=== WHAT TO WORK ON ===
Your copy should match the records below exactly, except for the pictures.

··· EXERCISE MATERIALS

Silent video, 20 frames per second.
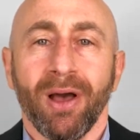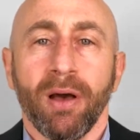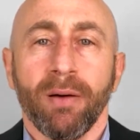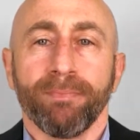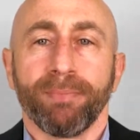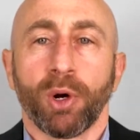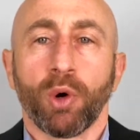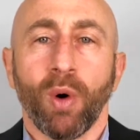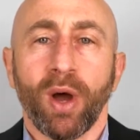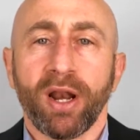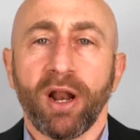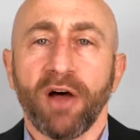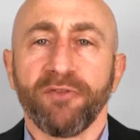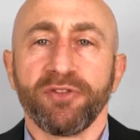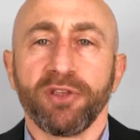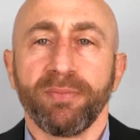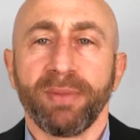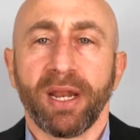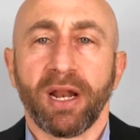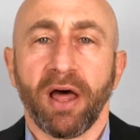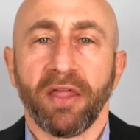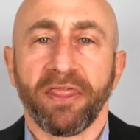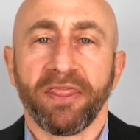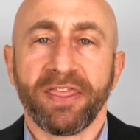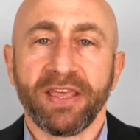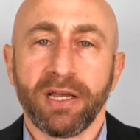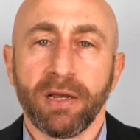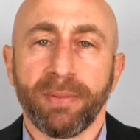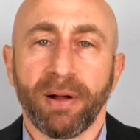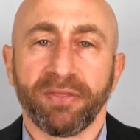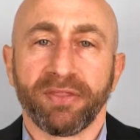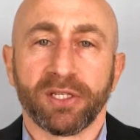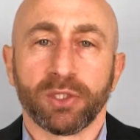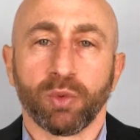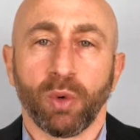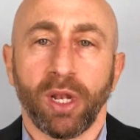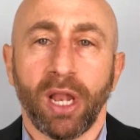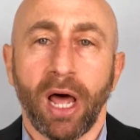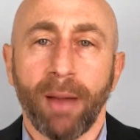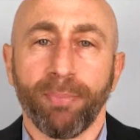But quite often you may not think about this
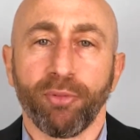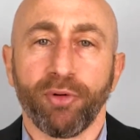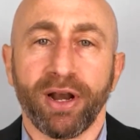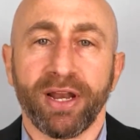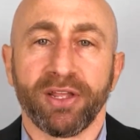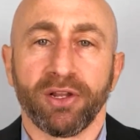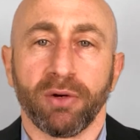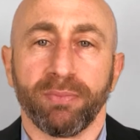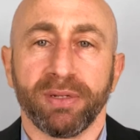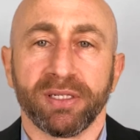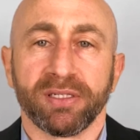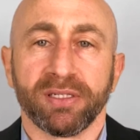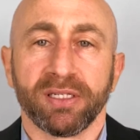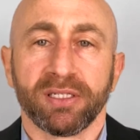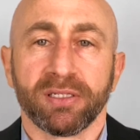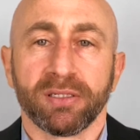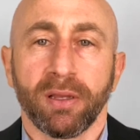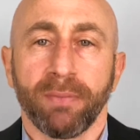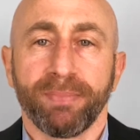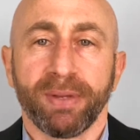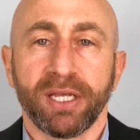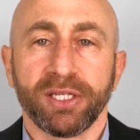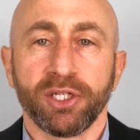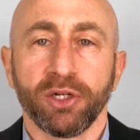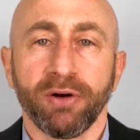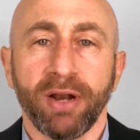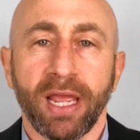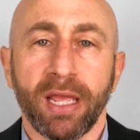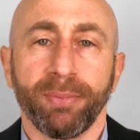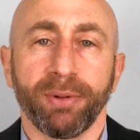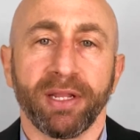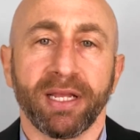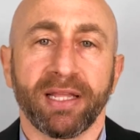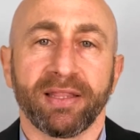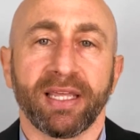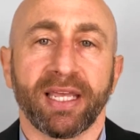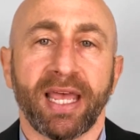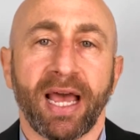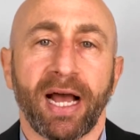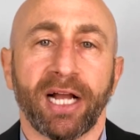while operating your business because you're able to get
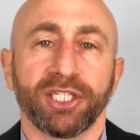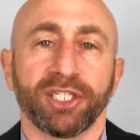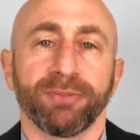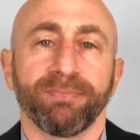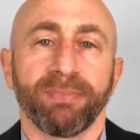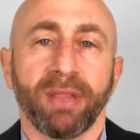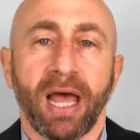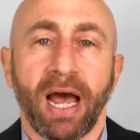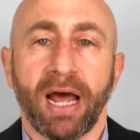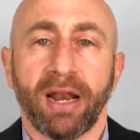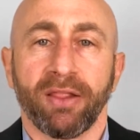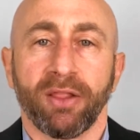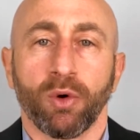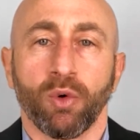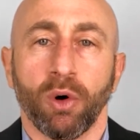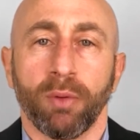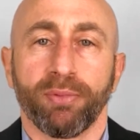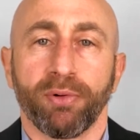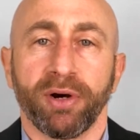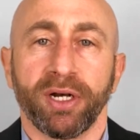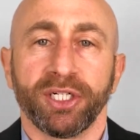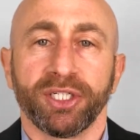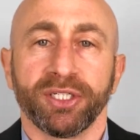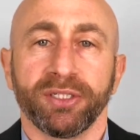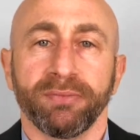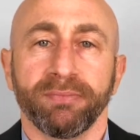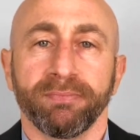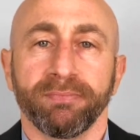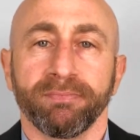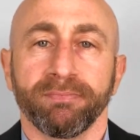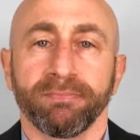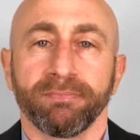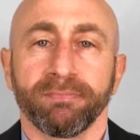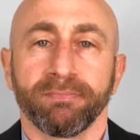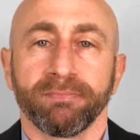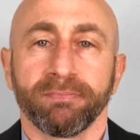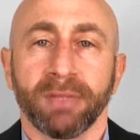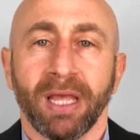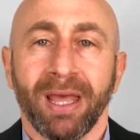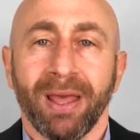the cash out of the corporation.
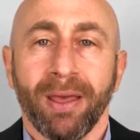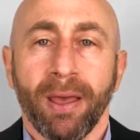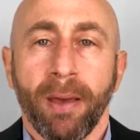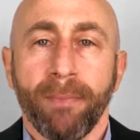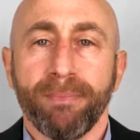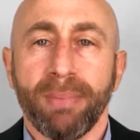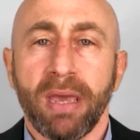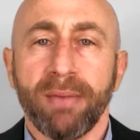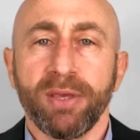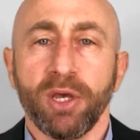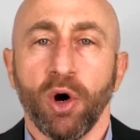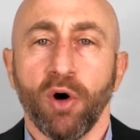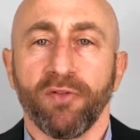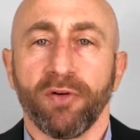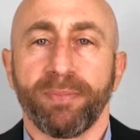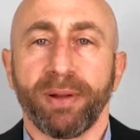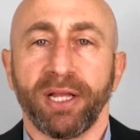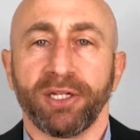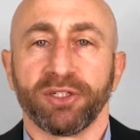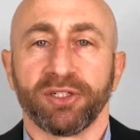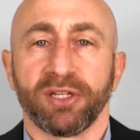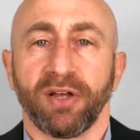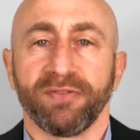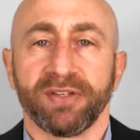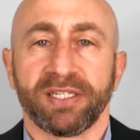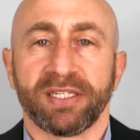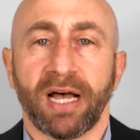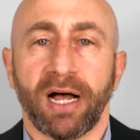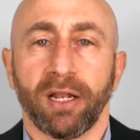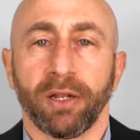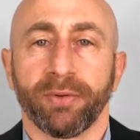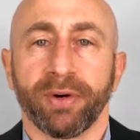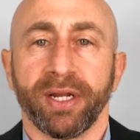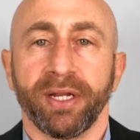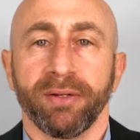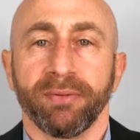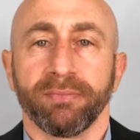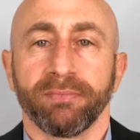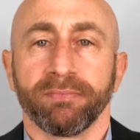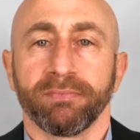Maybe you overpaid yourself a salary,
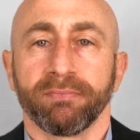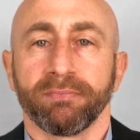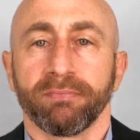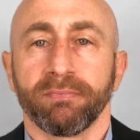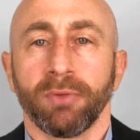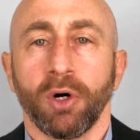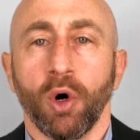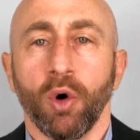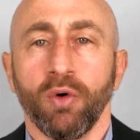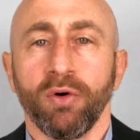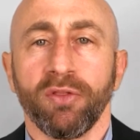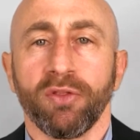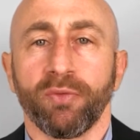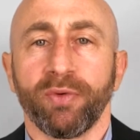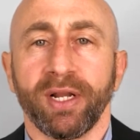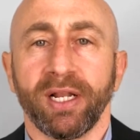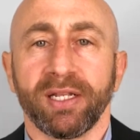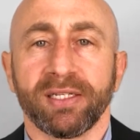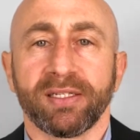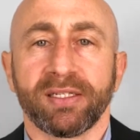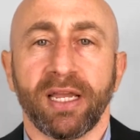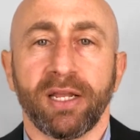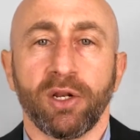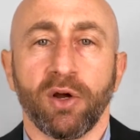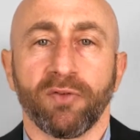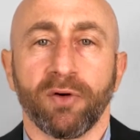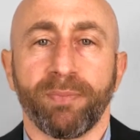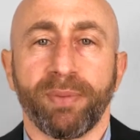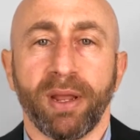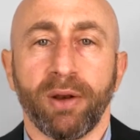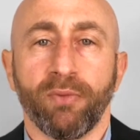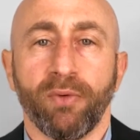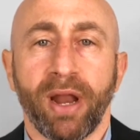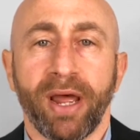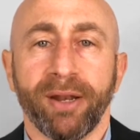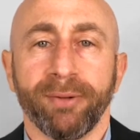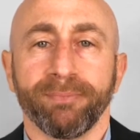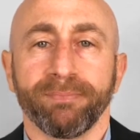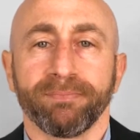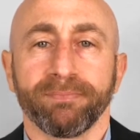owned the real estate and overpaid rent,
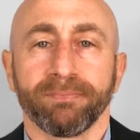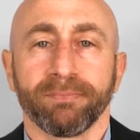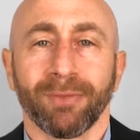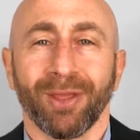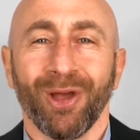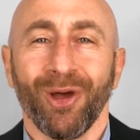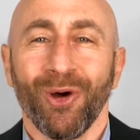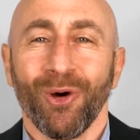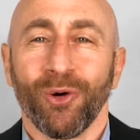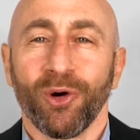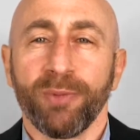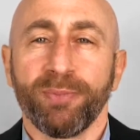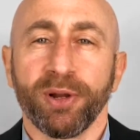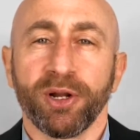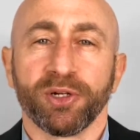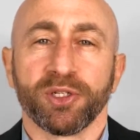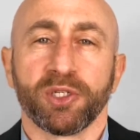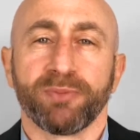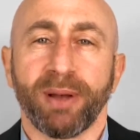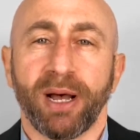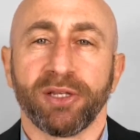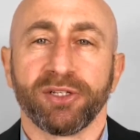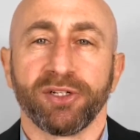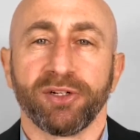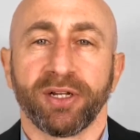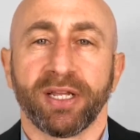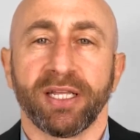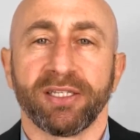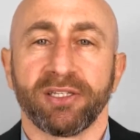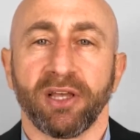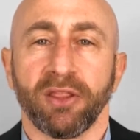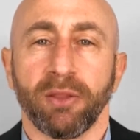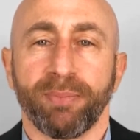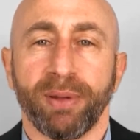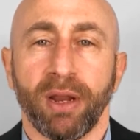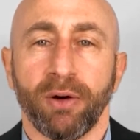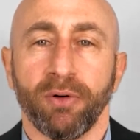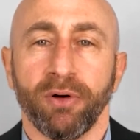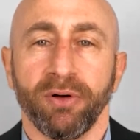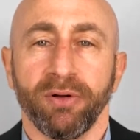or you put your spouse and your kids on the
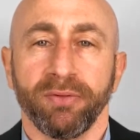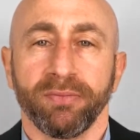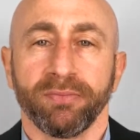payroll.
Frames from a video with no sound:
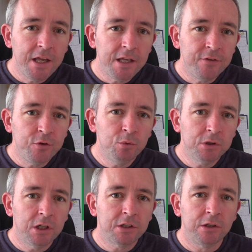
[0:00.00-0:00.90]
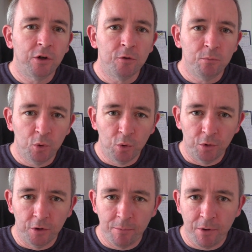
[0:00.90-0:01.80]
If you would like to learn
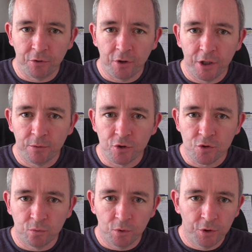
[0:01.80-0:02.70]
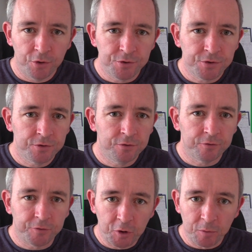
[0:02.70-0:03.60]
more about Irish words,
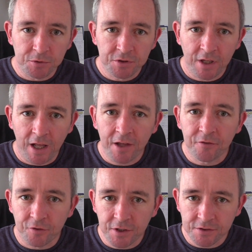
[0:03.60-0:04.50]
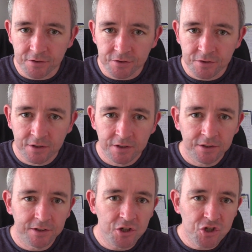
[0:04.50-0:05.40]
verbs and phrases,
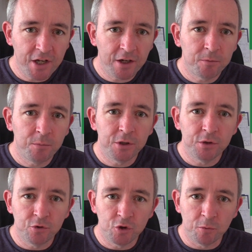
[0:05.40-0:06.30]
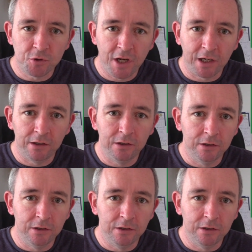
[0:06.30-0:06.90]
then check out my YouTube channel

······

=== RESULT BELOW ===
Silent video, 20 frames per second.
But quite often you may not think about this
while operating your business because you're able to get
the cash out of the corporation.
Maybe you overpaid yourself a salary,
owned the real estate and overpaid rent,
or you put your spouse and your kids on the
payroll.
Frames from a video with no sound:
[0:00.00-0:00.90]
[0:00.90-0:01.80]
If you would like to learn
[0:01.80-0:02.70]
[0:02.70-0:03.60]
more about Irish words,
[0:03.60-0:04.50]
[0:04.50-0:05.40]
verbs and phrases,
[0:05.40-0:06.30]
[0:06.30-0:06.90]
then check out my YouTube channel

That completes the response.